◆ **WHAT TO PRODUCE**: Could you restate all of the records exactly, leaving out the pictures?
DATA FOR PROCESSING Block Start
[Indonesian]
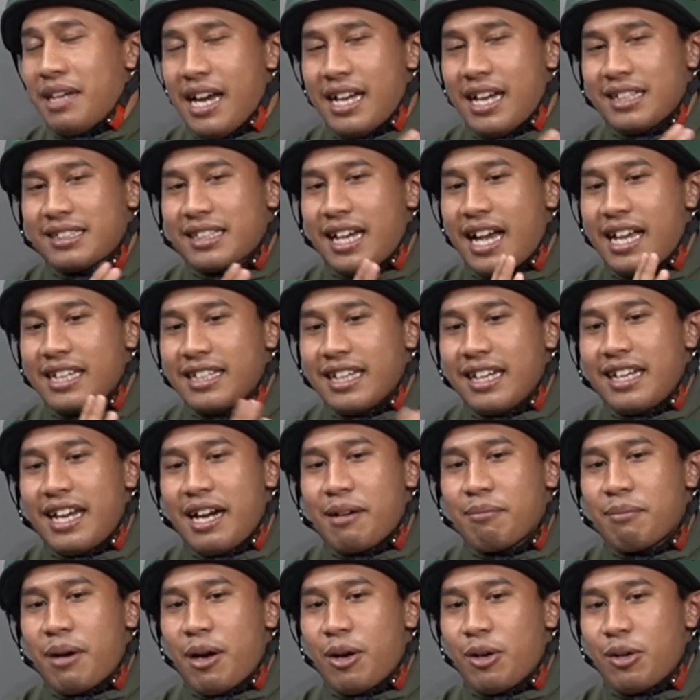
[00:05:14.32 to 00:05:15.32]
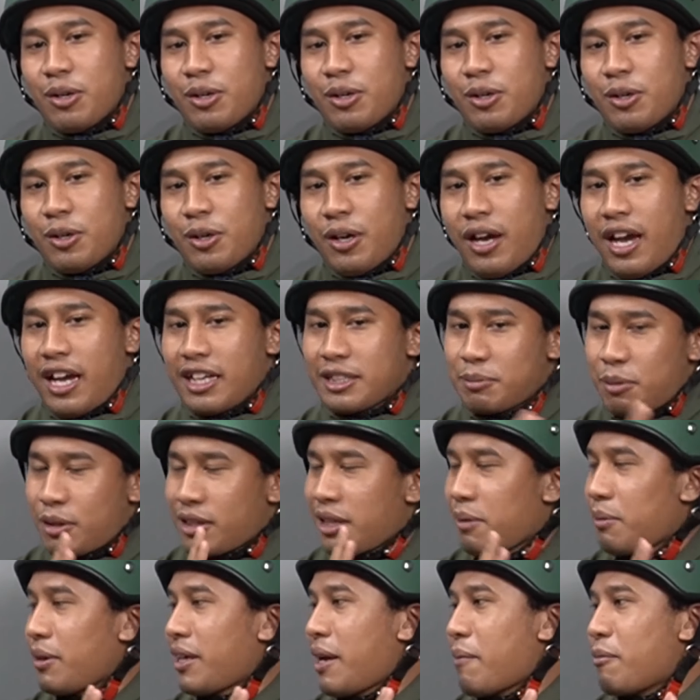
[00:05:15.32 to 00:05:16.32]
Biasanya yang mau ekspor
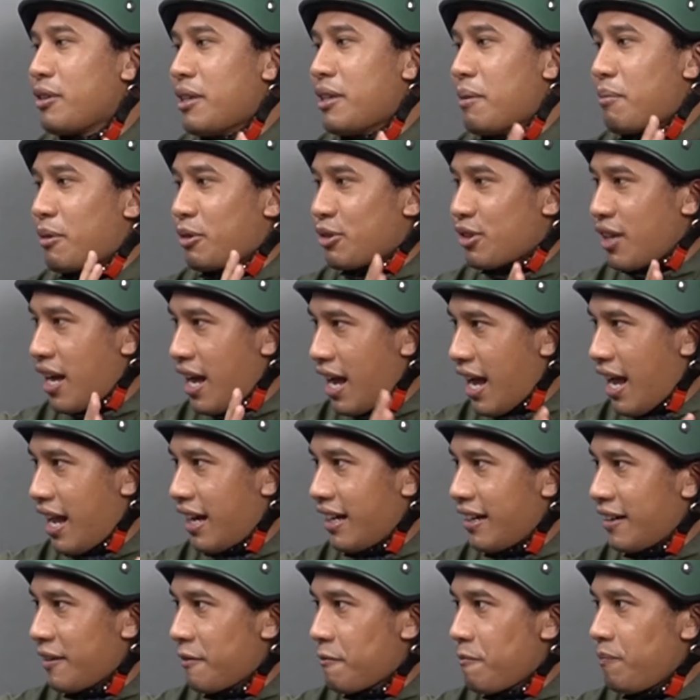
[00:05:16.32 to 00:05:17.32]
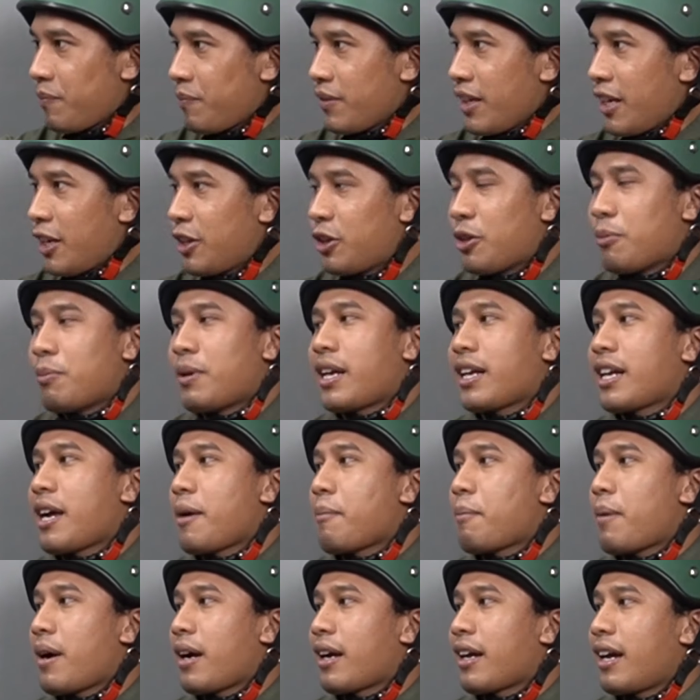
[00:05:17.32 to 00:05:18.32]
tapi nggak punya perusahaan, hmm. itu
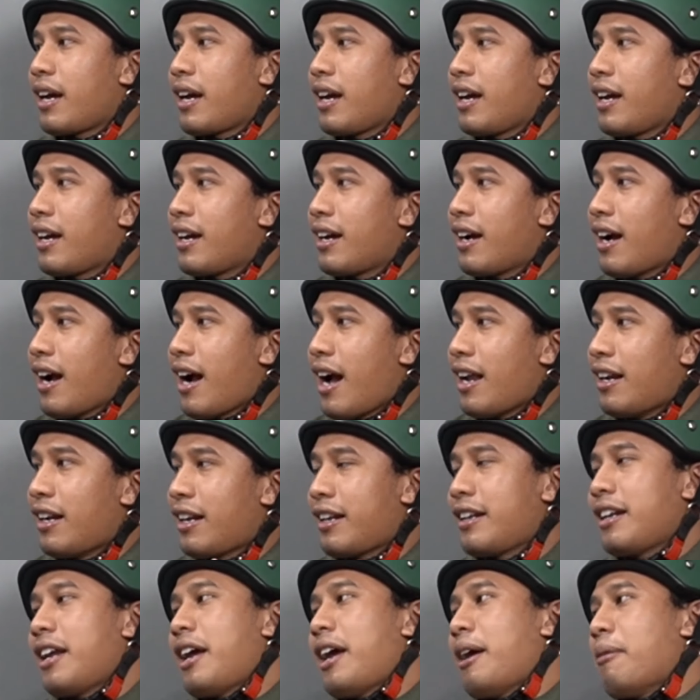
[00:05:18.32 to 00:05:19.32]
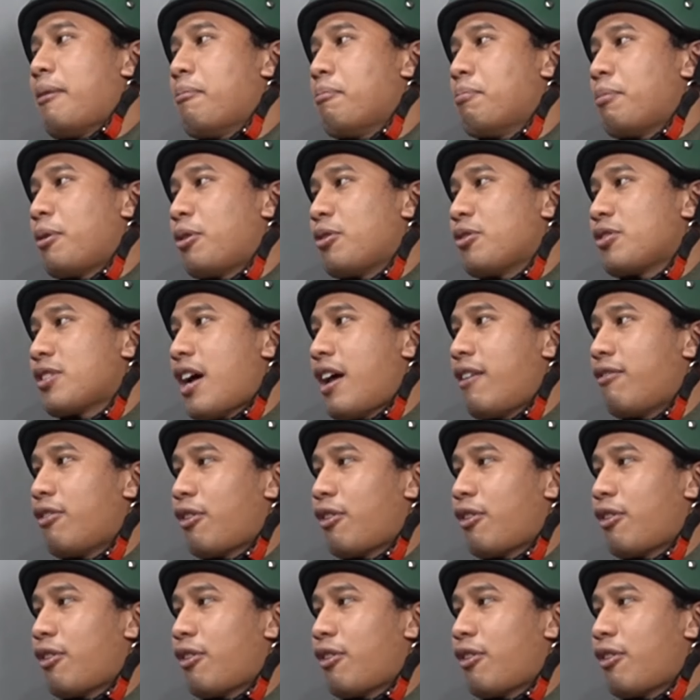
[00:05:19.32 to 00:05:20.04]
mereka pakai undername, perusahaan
DATA FOR PROCESSING Block End
◆ **RESULT OF THIS EXERCISE**:
[Indonesian]
[00:05:14.32 to 00:05:15.32]
[00:05:15.32 to 00:05:16.32]
Biasanya yang mau ekspor
[00:05:16.32 to 00:05:17.32]
[00:05:17.32 to 00:05:18.32]
tapi nggak punya perusahaan, hmm. itu
[00:05:18.32 to 00:05:19.32]
[00:05:19.32 to 00:05:20.04]
mereka pakai undername, perusahaan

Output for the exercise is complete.